The Democrats have no need to fret about what they’ll get for Christmas this year. Their worry shouldn’t be the gift, but rather how they choose to open it.
The gift is global warming.
Don’t call it climate change; that fuzzies the issue. Call it for what it is: global warming. It isn’t change but heat that is melting the polar ice cap, stripping Greenland of its ice sheet, opening Arctic shipping lanes and sinking Venice, one of the jewels of civilization.
Global warming isn’t an existential threat but a real problem that is here, real and now. It is happening today, this hour, this minute, this second.
President Trump has taken his stand. He said of the rising seas and wild weather, which are science-supported evidence of global warming, “I don’t believe it.”
That is a political gift, shimmering and alluring. That is a target affixed to Trump. That is an image as evocative as Nero’s fiddling or Canute’s apocryphal ordering the waves from the incoming tide to stop. That is an opening wide enough for the Democrats to drive a truckload of election victories through.
Democratic strategists need to tell their candidates, “The climate, stupid!” All they must do is to hammer the Republicans and the administration relentlessly on the matter of global warming.
But this gift, looking so unassailable, may be undermined by the current stars on the left of the party. They have a sledgehammer approach and they may do damage to the gift before it is unwrapped.
Their passion is for the simplistic-but-seductive Green New Deal. It defines the problem as fossil fuels and wants to ban them. Then it prescribes the fixes. Bad move.

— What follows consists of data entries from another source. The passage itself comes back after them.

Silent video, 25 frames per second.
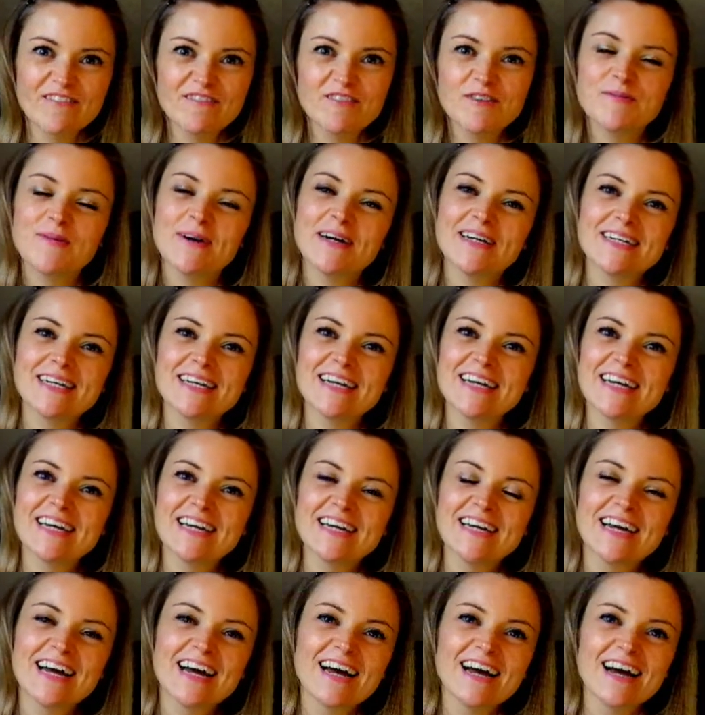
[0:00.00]

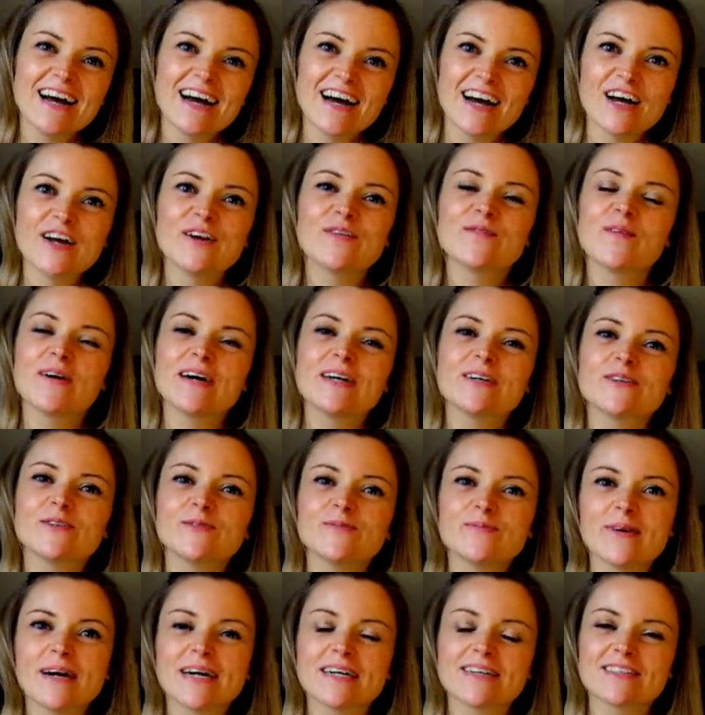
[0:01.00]
everybody, and
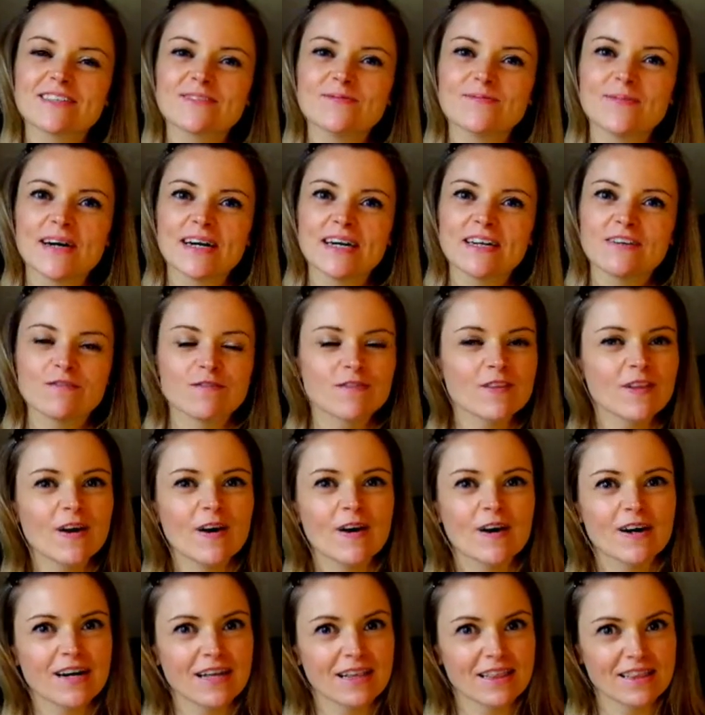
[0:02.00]
welcome back to my
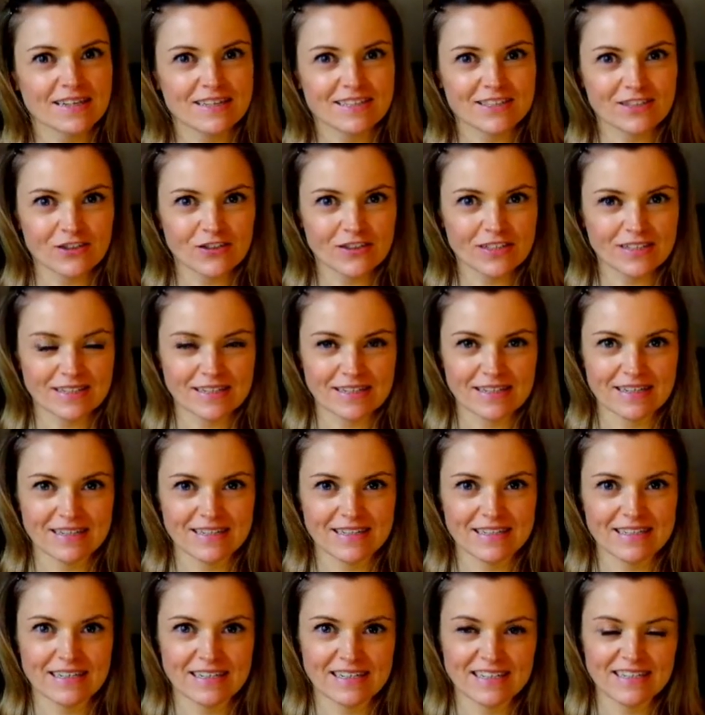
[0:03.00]
vlog Little
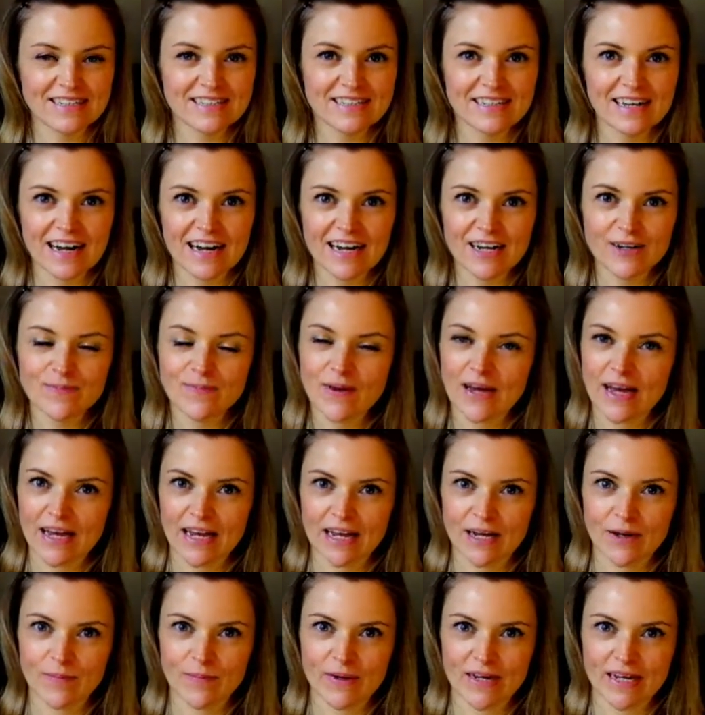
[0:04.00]
Stitches. I'm
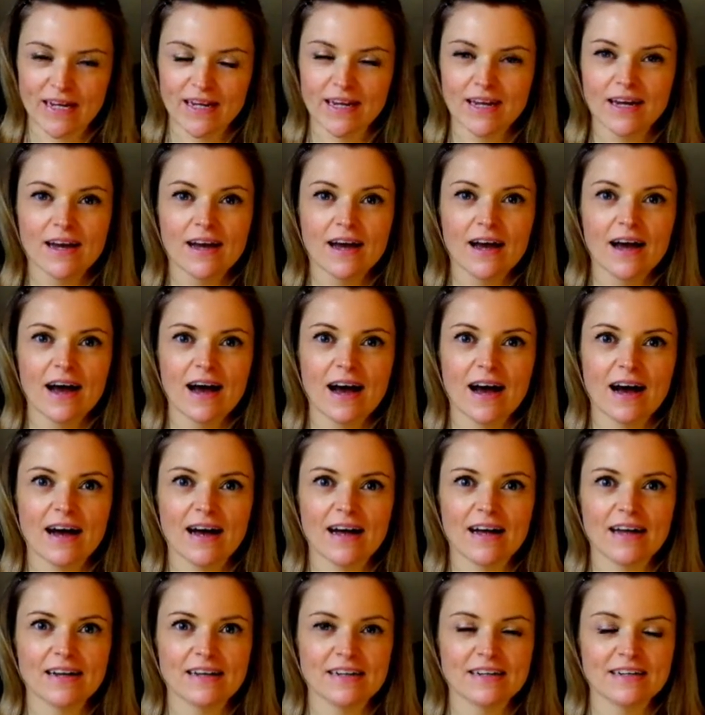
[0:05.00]
Amy,
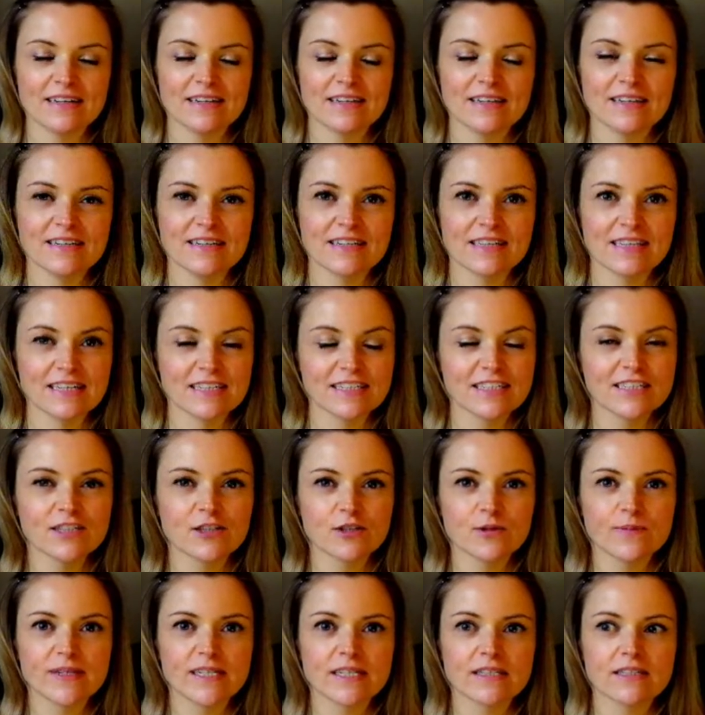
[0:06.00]
and this is
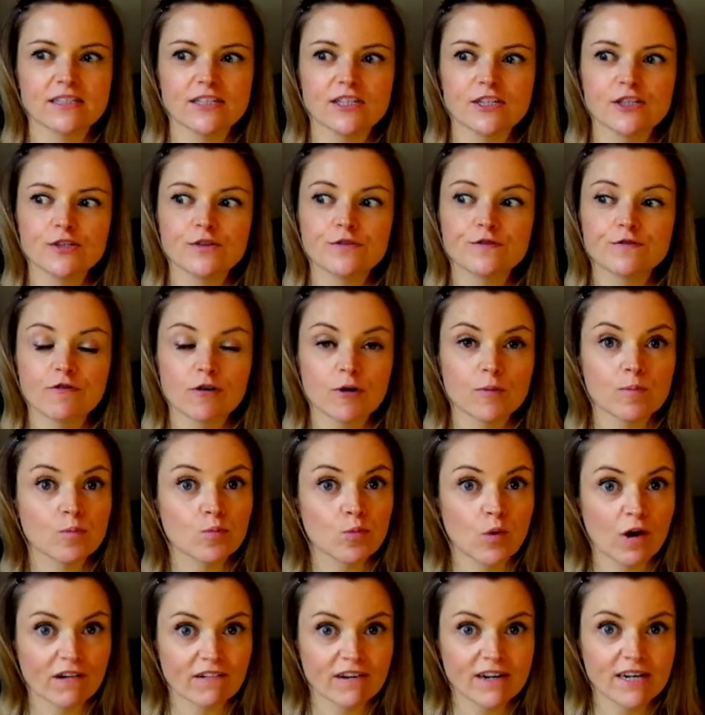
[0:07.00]
coming to you from
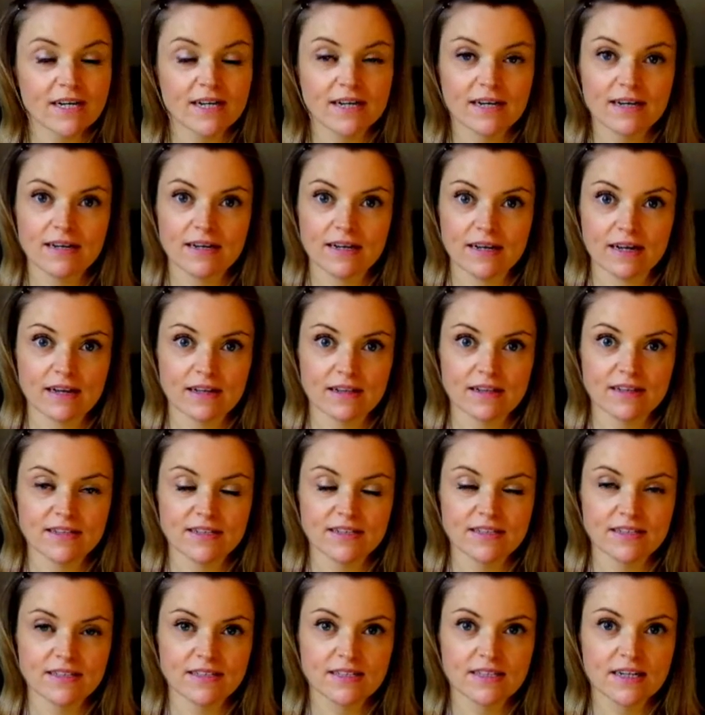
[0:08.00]
Warwick in
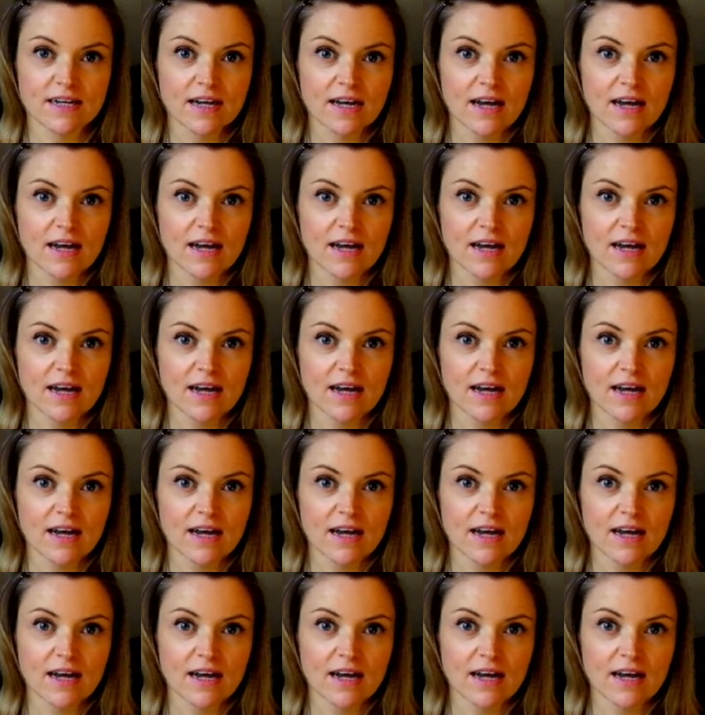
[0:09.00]
England,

The cost and disruption of the fixes are ignored. That is why former Secretary of Energy Ernie Moniz — a man who knows a lot about both politics and energy — is pushing a concept he calls the Green Real Deal, which aims not to eliminate all fossil fuel use but to move to “net zero.” It means that many technologies will be used, including nuclear power and carbon capture and storage. It means that some fossil fuels will be used so long as their impact is mitigated by gains elsewhere.
These finer points of energy policy and environmental mitigation are too complicated for an election debate. They give too many opportunities for opposition ridicule. Too many handles for the Ridiculer in Chief and his acolytes to grab.
The Democrats need to repeat that the Republicans denied global warming even as the seas are rising. They need to sound the alarm that Boston, New York, Charleston and Miami may be headed for disaster very soon. They need to repeat it over and over, and then some more.
When running an election, a simple, repeatable message, without the details of how the goal will be achieved, wins the day. Bill Clinton’s message served up by James Carville, “The economy, stupid!” won the day. Trump’s enticing “Make America Great Again” cry resonates.
The Democrats need only to dwell on rising sea levels and that the Republicans have repudiated the science. “The seas are rising and we’re going to do something about it,” is a reasonable Democratic message.
Nixon showed us the effectiveness of framing the problem and hinting at a solution. “I have a plan,” he said about Vietnam. He didn’t mention it included bombing Cambodia.
The Democrats can win on a strong climate message. The seas are rising, wildfires ravage California year after year, Puerto Rico and other islands have been devastated by high-category hurricanes, and we may lose Venice.
A slam dunk in 2020? Don’t count on it. The Democrats likely will lard the message with social concerns, impossible marketplace tinkering and, in so doing, smash their winning gift as they open it. The Democrats are good at that, fatally so.